Tugnì il vegliardo ultranonuagenanio, tracciava i profili dei suoi parenti garibaldini, degli amici e dei clienti o rievocava in modo fascinoso fiere e feste delle parrocchie che descriveva così: “Campiano dove si accamparono i soldati; la Serra dove i soldati fecero la trincea; Bergullo dove i soldati fecero l’albergo; Mazzolano sul rio Sanguinanio dove avvenne la battaglia; Ossano dove furono sepolte le ossa dei caduti; Biancanigo dove i cavalieri si batterono all’arma bianca; la Pace, dove nel 1100 fu fatta la pace. Ogni parrocchia mi dà la trifola e la trifola mi dà la forza di vedere ancora tante cose nuove e belle nel mondo”.
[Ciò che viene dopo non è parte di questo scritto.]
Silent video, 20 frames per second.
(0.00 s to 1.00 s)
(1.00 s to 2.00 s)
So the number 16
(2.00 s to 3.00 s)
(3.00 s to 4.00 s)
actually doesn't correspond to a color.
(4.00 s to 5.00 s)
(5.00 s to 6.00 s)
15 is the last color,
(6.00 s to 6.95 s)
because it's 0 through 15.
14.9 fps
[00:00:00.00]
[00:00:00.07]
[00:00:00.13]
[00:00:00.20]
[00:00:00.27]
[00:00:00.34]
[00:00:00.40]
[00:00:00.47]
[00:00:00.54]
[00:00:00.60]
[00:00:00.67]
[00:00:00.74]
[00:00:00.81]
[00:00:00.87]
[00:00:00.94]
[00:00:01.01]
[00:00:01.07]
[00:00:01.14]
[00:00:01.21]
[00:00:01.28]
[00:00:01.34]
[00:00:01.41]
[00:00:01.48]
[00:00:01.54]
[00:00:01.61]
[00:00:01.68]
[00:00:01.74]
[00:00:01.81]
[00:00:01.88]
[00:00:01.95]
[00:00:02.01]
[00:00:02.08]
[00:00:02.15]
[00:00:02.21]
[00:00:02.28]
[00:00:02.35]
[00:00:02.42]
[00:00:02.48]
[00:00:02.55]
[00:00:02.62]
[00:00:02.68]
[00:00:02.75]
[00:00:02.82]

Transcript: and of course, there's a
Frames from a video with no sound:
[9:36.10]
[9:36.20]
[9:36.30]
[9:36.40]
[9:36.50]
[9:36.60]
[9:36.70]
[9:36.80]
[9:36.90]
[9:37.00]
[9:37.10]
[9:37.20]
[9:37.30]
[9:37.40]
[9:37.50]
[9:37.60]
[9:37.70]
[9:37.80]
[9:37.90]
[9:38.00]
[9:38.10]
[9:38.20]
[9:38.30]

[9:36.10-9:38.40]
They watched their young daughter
Ad ogni replica del racconto seguiva immancabilmente l’acclamazione dell’uditorio: “Evviva Tugnì la Bagliona!”.
Nell’inverno 1944 il fronte di guerra si porta sul Senio: Castel Bolognese è investito in pieno dalla bufera.
Tugnì la Bagliona ha 95 anni, ancora lucido e saldo sulle gambe ma costretto dagli eventi bellici a sopportare l’immobilità del rifugio.
Si ammala di bronchite e viene ricoverato nell’unico locale allora agibile e sicuro dell’ospedale: la cantina. Qui presta servizio civile come volontaria Rosalba, la nipote prediletta che un giorno gli aveva detto: “Se tu, nonno, dici che quando sarò grande morirai, voglio restare piccola”. Rosalba, che lo sente ripetere: “Aiutami, aiutami!”, lo assiste notte e giorno fino alla morte. E’ il 18 dicembre 1944.
Il funerale dell’amico di tutti si svolge in circostanze drammatiche.
Il custode del cimitero non ha il coraggio di muoversi a causa dei bombardamenti e consegna le chiavi alla nipote e al genero dell’estinto. La bara viene caricata dai due famigliari su un carretto sotto il quale, all’altezza del prato della Filippina, essi sono costretti a cercare riparo sorpresi da un’incursione aerea.
Nonostante la furia bellica il vecchio Tugnì può dirsi fortunato: viene condotto al camposanto da due famigliari che lo amano e che con le loro poche forze riescono a sollevare la bara fino ad introdurla al sicuro nel loculo a lui destinato accanto a quello della moglie.
In quello stesso loculo Tugnì la Bagliona riposa tuttora in pace.

S. Borghesi

Testo tratto da Il Nuovo Diario del 21 marzo 1998; fotografia tratta dal Fondo Stefano Borghesi, Biblioteca comunale di Castel Bolognese.